Asst. Prof. Teerasak E-kobon

22 February 2021

This chapter will introduce steps to design and develop a quick complete machine learning project for analysis of bioinformatics data. A clear problem has to be defined before data acquisition and preparation. Several ML algorithms might have to be evaluated to select the optimal one before making a prediction and presenting the results. This example requires scipy, numpy, matplotlib, pandas, and sklearn modules. The iris dataset is used again to create some classifiers/predictors (the class column as the data label or known data) for differentiating the three plant species from the measured sepal and petal data. Descriptive statistics and explorative data plotting are done to understand the data and guide the algorithm selection. The iris dataset contains four continuous data, so the simple ML predictor could be developed using supervised learning methods for partially linear separation in some dimensions such as linear regression (LR), linear discriminant analysis (LDA), K-nearest neighbors (KNN), classification and regression trees (CART), Gaussian Naive Bayes (NB), and support vector machines (SVM). These algorithms are evaluated on the divided data (train-test splits) for training and testing/validation by the 10-fold cross-validation (split the data into 10 parts, train on nine sets and test on one set, and repeat for all combinations). The performance of this model is evaluated by using the percentage of accuracy. In the example, the algorithm that gives the best accuracy score is chosen to develop the prediction program and test against the validation dataset. The final evaluation then compares the predicted results and the expected/known results. The classification scores for this example will include precision, recall, f1-score, and support.

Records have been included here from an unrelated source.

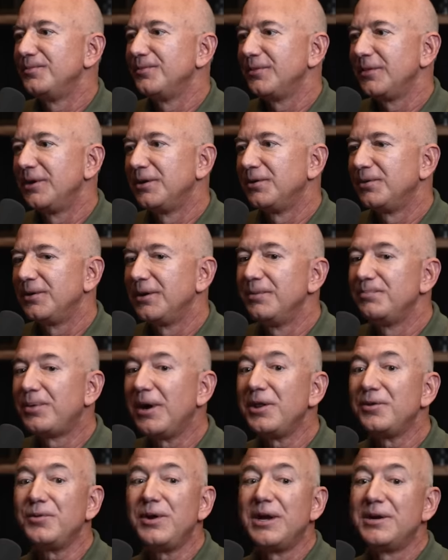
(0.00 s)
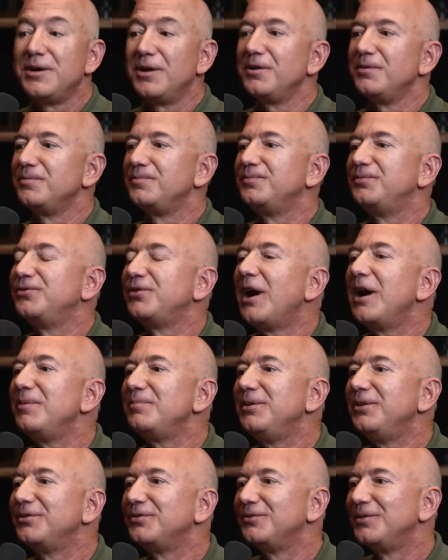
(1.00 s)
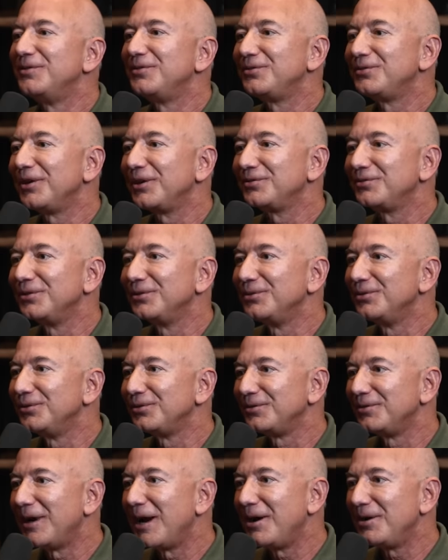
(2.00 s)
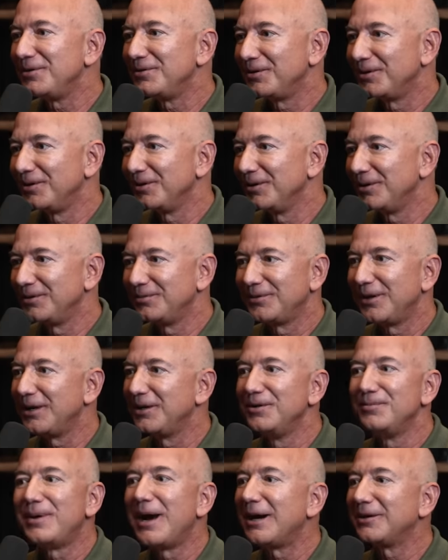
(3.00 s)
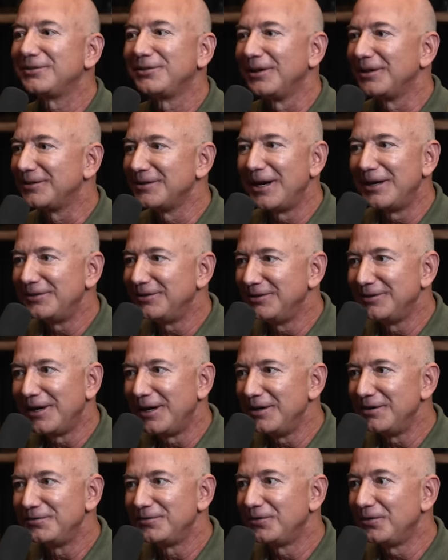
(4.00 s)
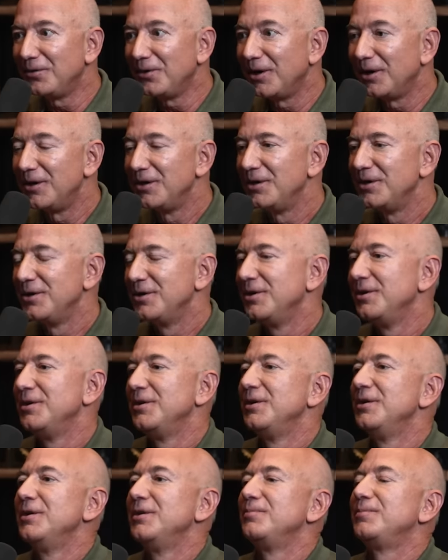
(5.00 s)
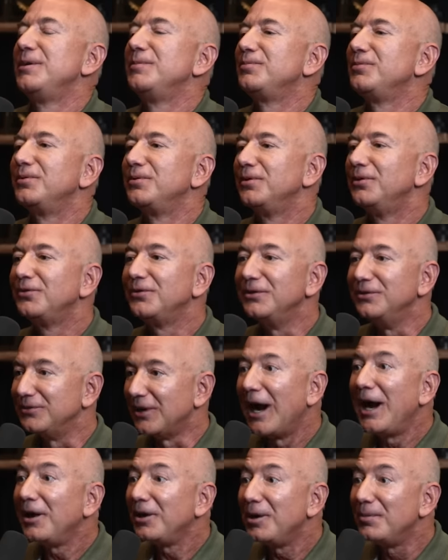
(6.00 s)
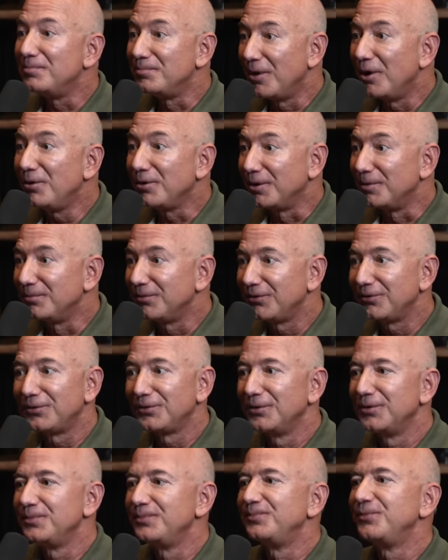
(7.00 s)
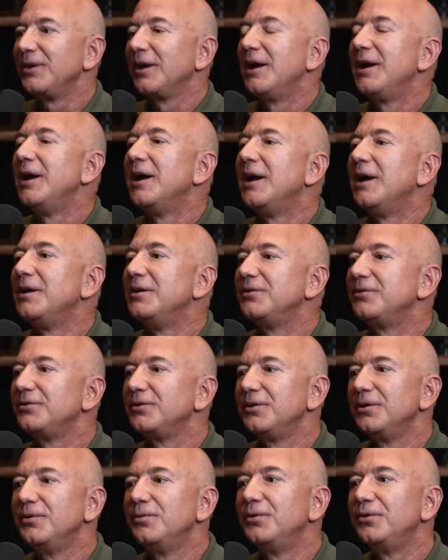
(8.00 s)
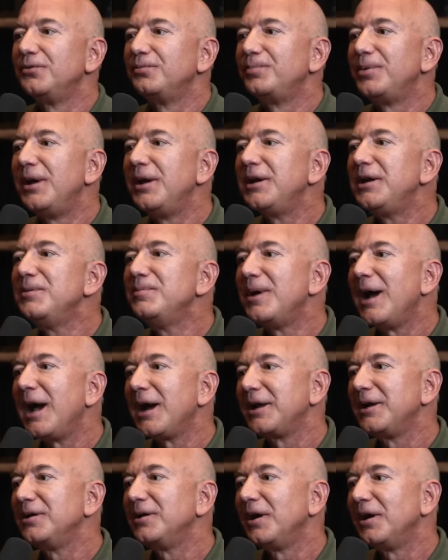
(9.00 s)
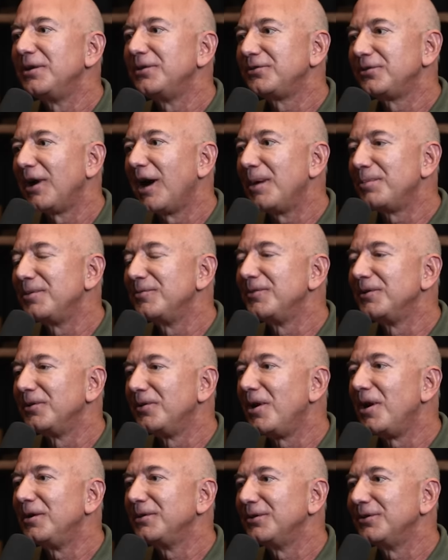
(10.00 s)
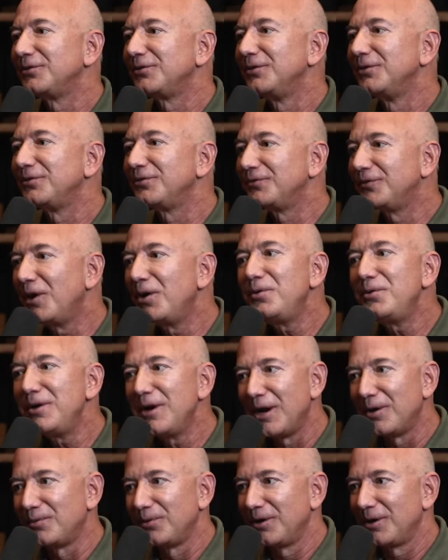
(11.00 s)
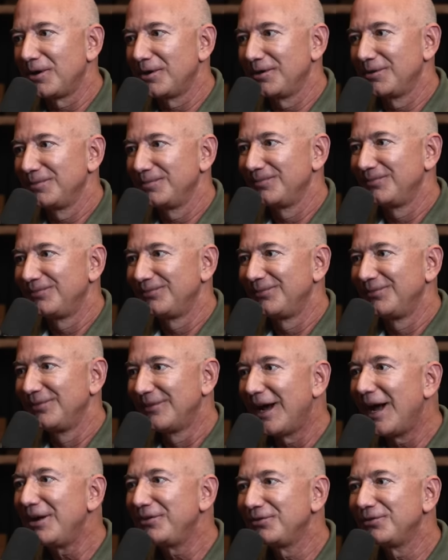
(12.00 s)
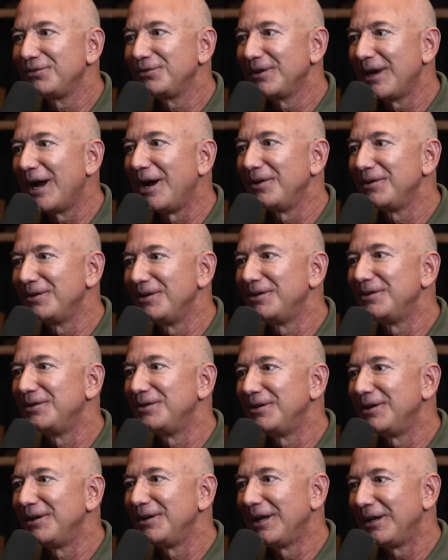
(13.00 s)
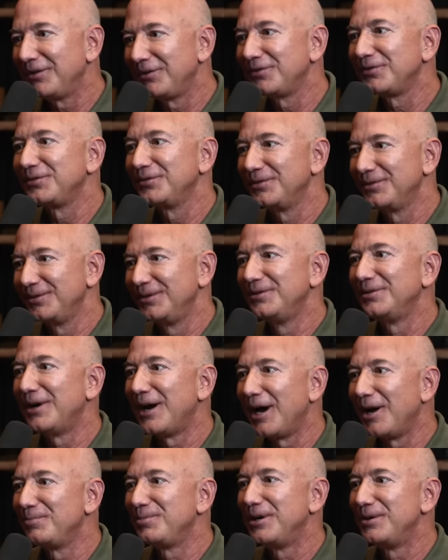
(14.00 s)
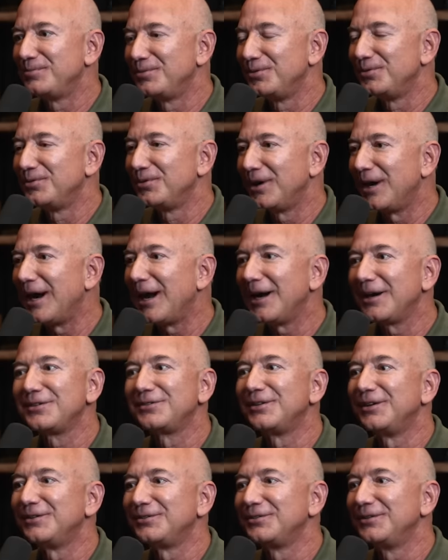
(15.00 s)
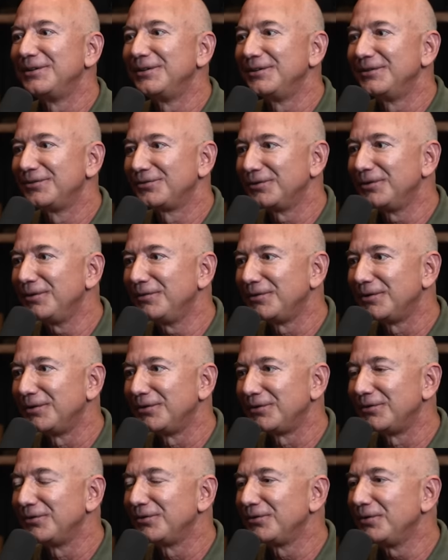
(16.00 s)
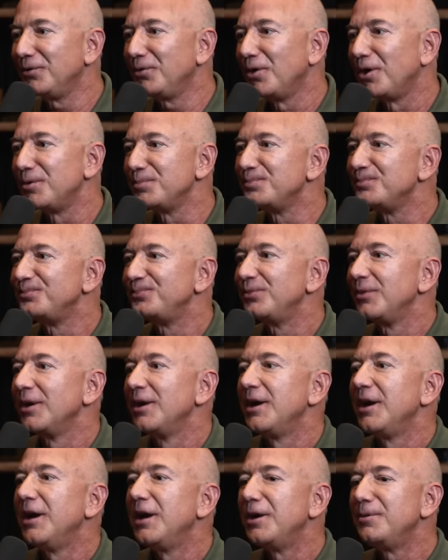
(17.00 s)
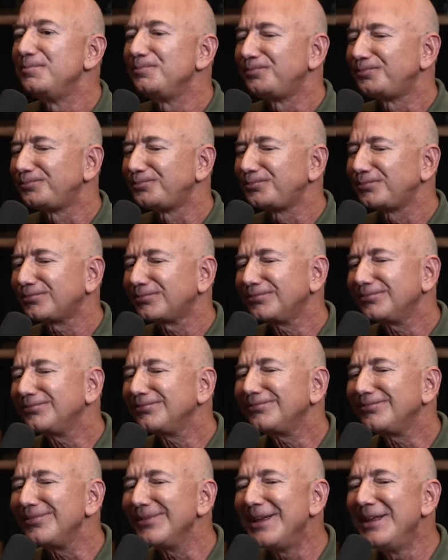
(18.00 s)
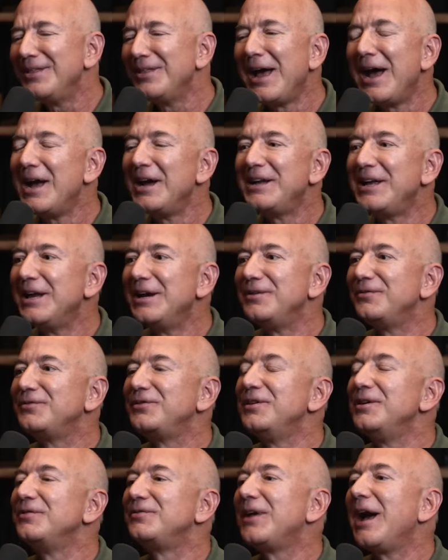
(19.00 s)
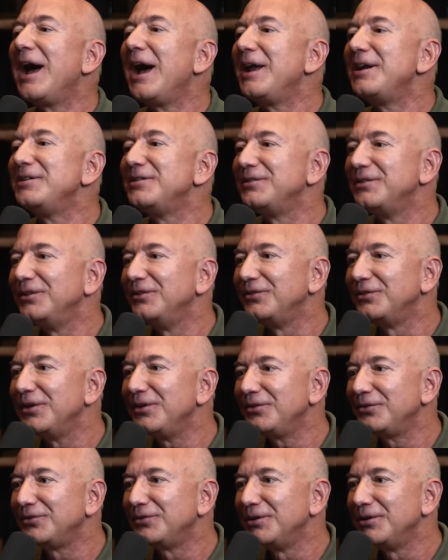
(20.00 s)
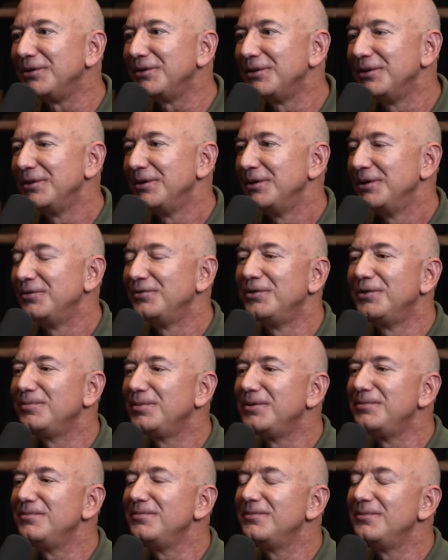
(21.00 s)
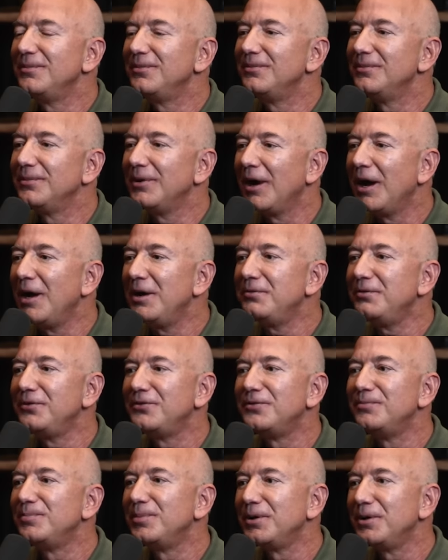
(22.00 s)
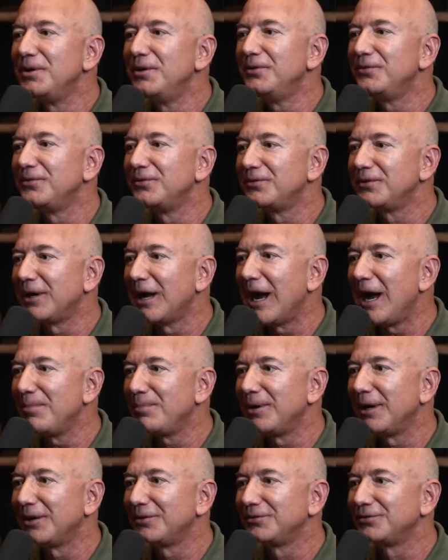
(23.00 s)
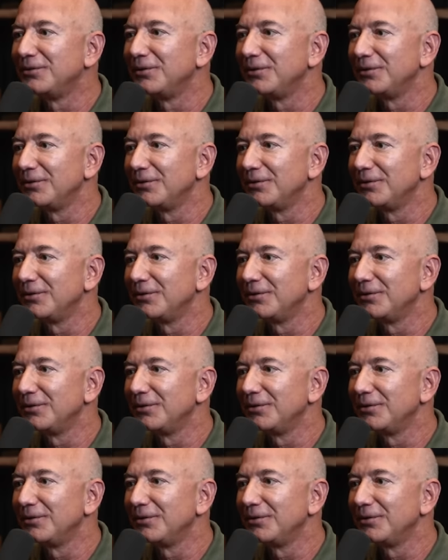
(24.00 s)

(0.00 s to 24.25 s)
you know, it, by the way, another giant piece of infrastructure that was around in the early, I'm taking you back to like 1994, people were using dial-up modems, and it was piggybacking on top of the long-distance phone network. That's how the internet, that's, you know, how people were accessing servers and so on. And that, again, if that hadn't existed, it would have been hundreds of billions of CapEx to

Example 1 Codes for developing the ML classification model for the iris data

# Python version
import sys
print('Python: {}'.format(sys.version))
# scipy
import scipy
print('scipy: {}'.format(scipy.__version__))
# numpy
import numpy
print('numpy: {}'.format(numpy.__version__))
# matplotlib
import matplotlib
print('matplotlib: {}'.format(matplotlib.__version__))
# pandas
import pandas
print('pandas: {}'.format(pandas.__version__))
# scikit-learn
import sklearn
print('sklearn: {}'.format(sklearn.__version__))

# Load libraries
from pandas import read_csv
from pandas.plotting import scatter_matrix
from matplotlib import pyplot
from sklearn.model_selection import train_test_split
from sklearn.model_selection import cross_val_score
from sklearn.model_selection import StratifiedKFold
from sklearn.metrics import classification_report
from sklearn.metrics import confusion_matrix
from sklearn.metrics import accuracy_score
from sklearn.linear_model import LogisticRegression
from sklearn.tree import DecisionTreeClassifier
from sklearn.neighbors import KNeighborsClassifier
from sklearn.discriminant_analysis import LinearDiscriminantAnalysis
from sklearn.naive_bayes import GaussianNB
from sklearn.svm import SVC

# Load dataset
url = "https://raw.githubusercontent.com/jbrownlee/Datasets/master/iris.csv"
names = ['sepal-length', 'sepal-width', 'petal-length', 'petal-width', 'class']
dataset = read_csv(url, names=names)

# shape
print(dataset.shape)

# head
print(dataset.head(20))

# descriptions
print(dataset.describe())

# class distribution
print(dataset.groupby('class').size())

# box and whisker plots
dataset.plot(kind='box', subplots=True, layout=(2,2), sharex=False, sharey=False)
pyplot.show()

# histograms
dataset.hist()
pyplot.show()

# scatter plot matrix
scatter_matrix(dataset)
pyplot.show()

# Separate out a validation dataset.
# Set-up the test harness to use 10-fold cross validation.
# Build multiple different models to predict species from flower measurements
# Select the best model.

# Split-out validation dataset
array = dataset.values
X = array[:,0:4]
y = array[:,4]
X_train, X_validation, Y_train, Y_validation = train_test_split(X, y, test_size=0.20, random_state=1)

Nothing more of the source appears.